▸ **PROBLEM DESCRIPTION**:
The reply should contain every entry below exactly as written, with no images.

Collected data entries:
• • • • • • •
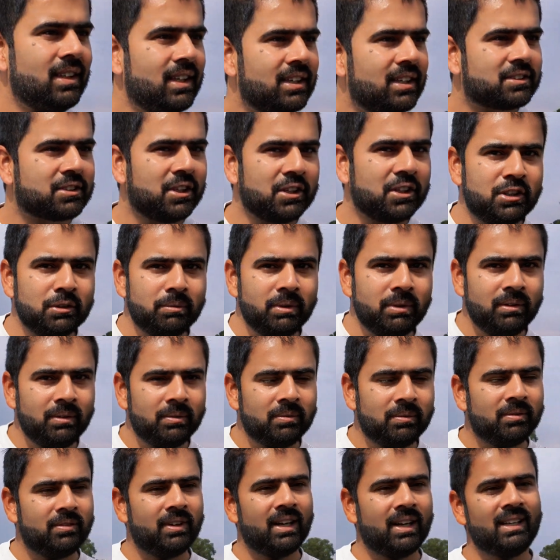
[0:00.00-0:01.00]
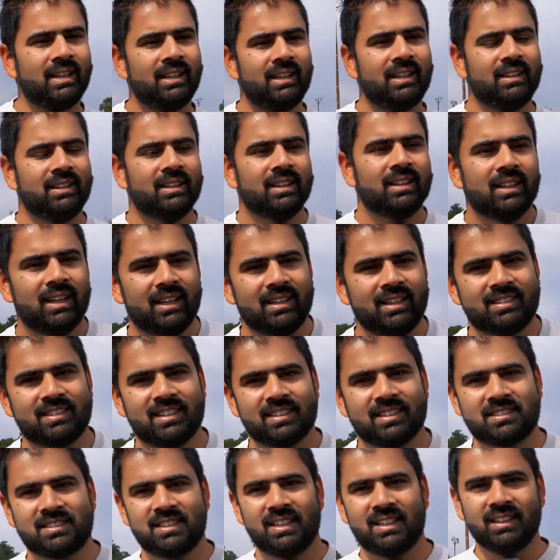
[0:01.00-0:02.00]
It's going to be very
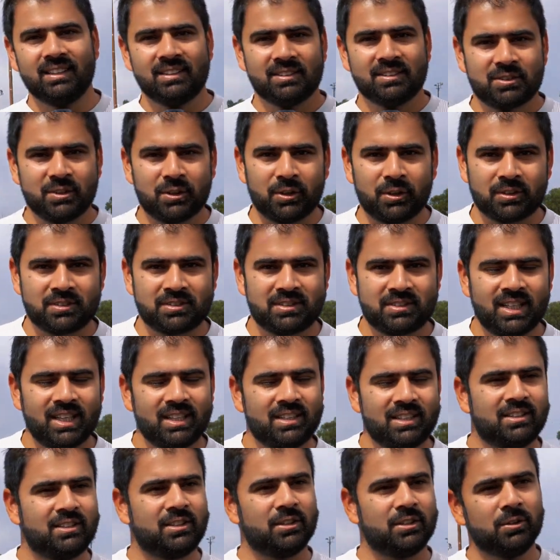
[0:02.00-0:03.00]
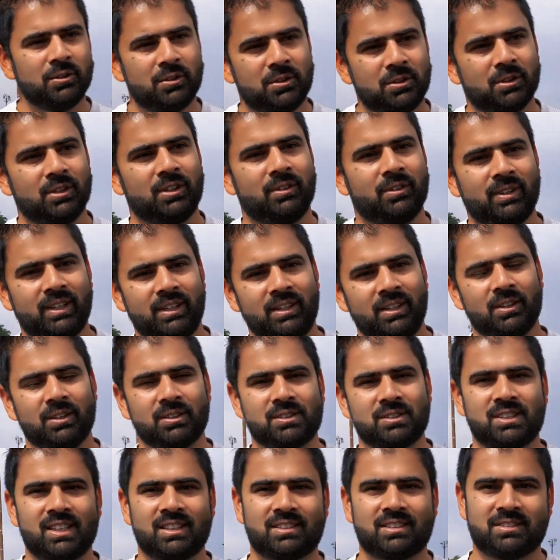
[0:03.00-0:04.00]
interesting, so stay tuned to the video,
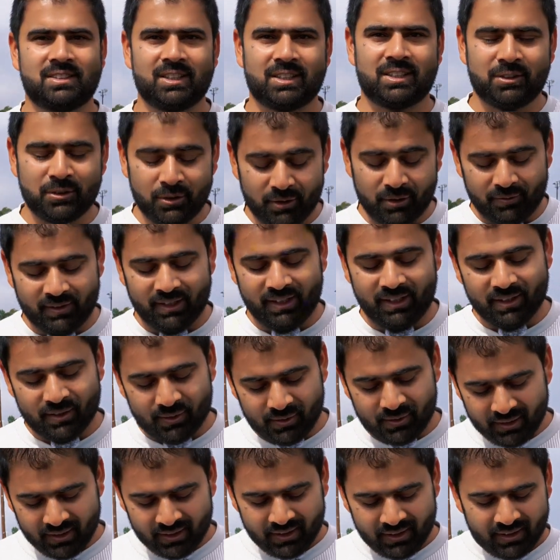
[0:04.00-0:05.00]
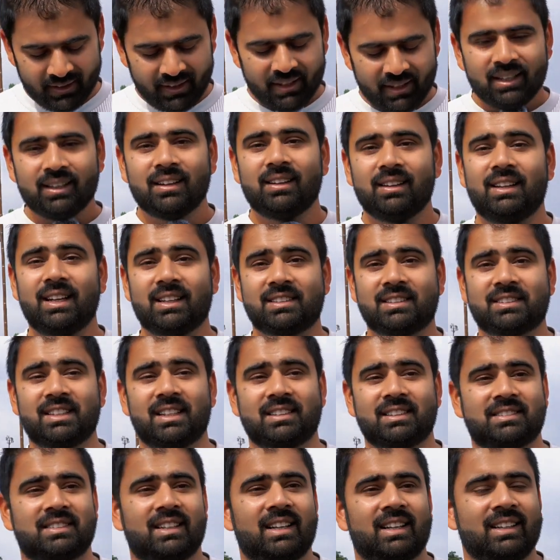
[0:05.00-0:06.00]
stay stick to the video. Let's get
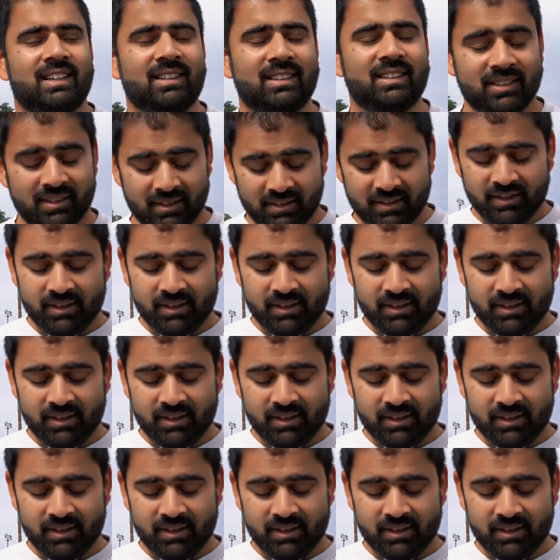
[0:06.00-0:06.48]
started.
• • • • • • •
▸ **TASK RESULT**:
[0:00.00-0:01.00]
[0:01.00-0:02.00]
It's going to be very
[0:02.00-0:03.00]
[0:03.00-0:04.00]
interesting, so stay tuned to the video,
[0:04.00-0:05.00]
[0:05.00-0:06.00]
stay stick to the video. Let's get
[0:06.00-0:06.48]
started.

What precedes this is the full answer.